Entertainment

Bill and Ted continue to provide the laughs in this comedy sequel

This long-awaited sequel asks the question of can a song save the world, but can Bill and Ted Face The Music get enough bums on seats to help save cinemas?

Nobody is expecting anything entirely new from Bill & Ted, not every movie needs to reinvent the reel, but in one of the most rambunctious and turbulent years in living memory, all we need from our comedies is some much-needed absurd escapism.

Luckily, Bill & Ted Face the Music supplies a most triumphant hour and a half of screwball chuckles, with the two dim-witted Valley boys with excellent vocabularies and bizarre mannerisms travelling forward in time to write a song that will unite the world while they’re equally wide-eyed and naive daughters travel back in time with the aim of assembling a band of the greatest musicians of all time, including Jimi Hendrix, Louis Armstrong and Mozart.

The two main stars, Keanu Reeves and Alex Winter, despite now being both in their fifties, still fit well into the parts they made famous, making them as endearing and likeable, but it is in the performances as potential future versions as themselves where they really shine, including the only scene which made me laugh out loud where they are chased by themselves from ten years in the future around a certain rock legend’s mansion.

William Sadler reprises his role as the Grim Reaper, a spurned former member of Bill and Ted’s band, the Wyld Stallyns, here to once again help our heroes conjure universe-saving musical genius, whilst resolving a thirty year grievance with the two main characters in a surprisingly touching scene.

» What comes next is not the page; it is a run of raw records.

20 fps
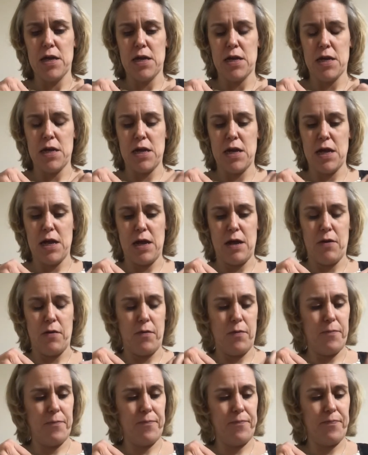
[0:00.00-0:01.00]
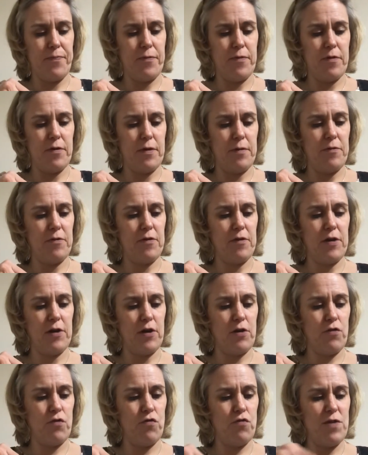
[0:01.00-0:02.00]
Now, so I'm just going
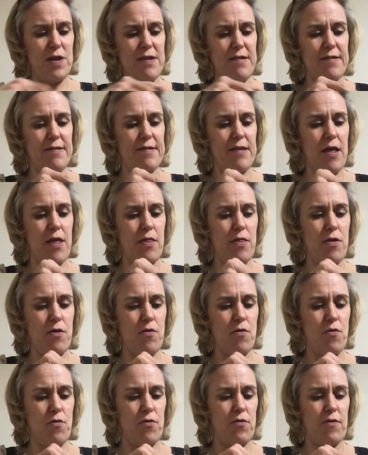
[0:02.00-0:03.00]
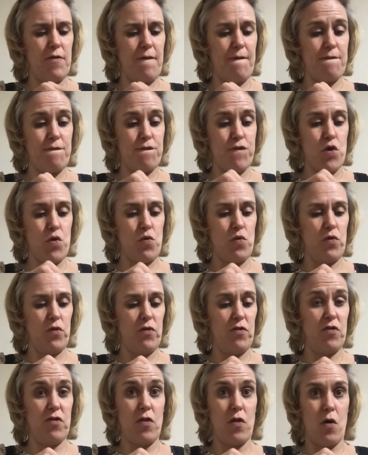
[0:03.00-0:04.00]
to crease those
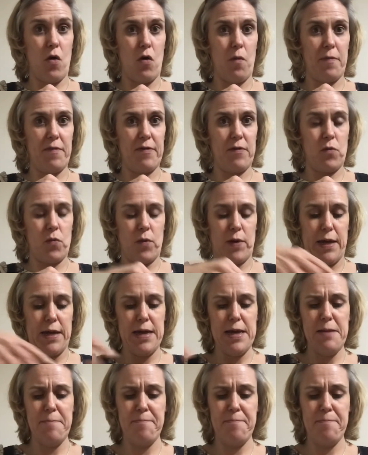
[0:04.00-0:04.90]
folds the opposite way.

Ultimately a throwback to 90s slacker comedies, it gleefully harkens back to the original duology, yet is tinged with an element of tragedy by depicting its titular heroes as unemployable losers without the respect of their wives and relatives, with only their like-minded daughters to carry on their legacy, ultimately showing the long term consequences of Bill and Ted’s lifestyle.

At the outset, it seems this is going to be addressed, perhaps forcing the characters to grow and change for the benefit of their dissatisfied wives and so they can serve as role models to their daughters.

But, that isn’t what this film is aiming for, it’s not trying to be a thought provoking character study, and it’s far more comfortable as a fluffy, unpretentious romp in which hope and optimistic trust in oneself are all that is needed to face off threats of most bodacious proportions.

Many films on the big screen at the moment are quite heavy on the 1980s nostalgia, and if this film had attempted to more than that, it wouldn’t have worked half as well, it merely exists to give characters a lot of people remember one last go-round, hitting all the beats they need to, without providing an unnecessary deconstruction of the genre.

While this ending is all well and good, it is quite abrupt and it would have been a bit better to see some of the plot threads and conflicts resolved with another couple of scenes.

The charm of this film, much like the previous two, is the contrast between Bill and Ted’s eloquence and their ignorance, and the escalating absurdity of the plot, throwing an increasingly combination of characters and historical figures into more and more outlandish situations, which is the film’s one undeniable quality; just how confidently it revels in its creativity and uniqueness from literally anything else out there.

Having said that, some of the scenes later on involving the Grim Reaper and various historical figures play rather like replays of the previous films, only with minor variations that never fully taken advantage of.

Starring as the aforementioned heirs to the Bill and Ted legacy, are Brigette Lundy-Paine and Samara Weaving playing Wilhelmina ‘Billie’ Logan and Theadora ‘Thea’Preston, with Lundy-Paine doing a pitch perfect impression of her on-screen father, capturing the bouncy head movements and excited energy of Keanu Reeves’s Ted beautifully.

Anthony Carrigan plays The Terminator crossed with Inspector Clouseau, Dennis Caleb McCoy, a time-travelling robot sent back in time to kill Bill and Ted, only creating more farcical inconveniences and exposing deep-seated insecurities along the way.

Very much blast from the past, Bill & Ted Face the Music is a worthwhile effort from an old and reliable workhorse, albeit an extremely formulaic one.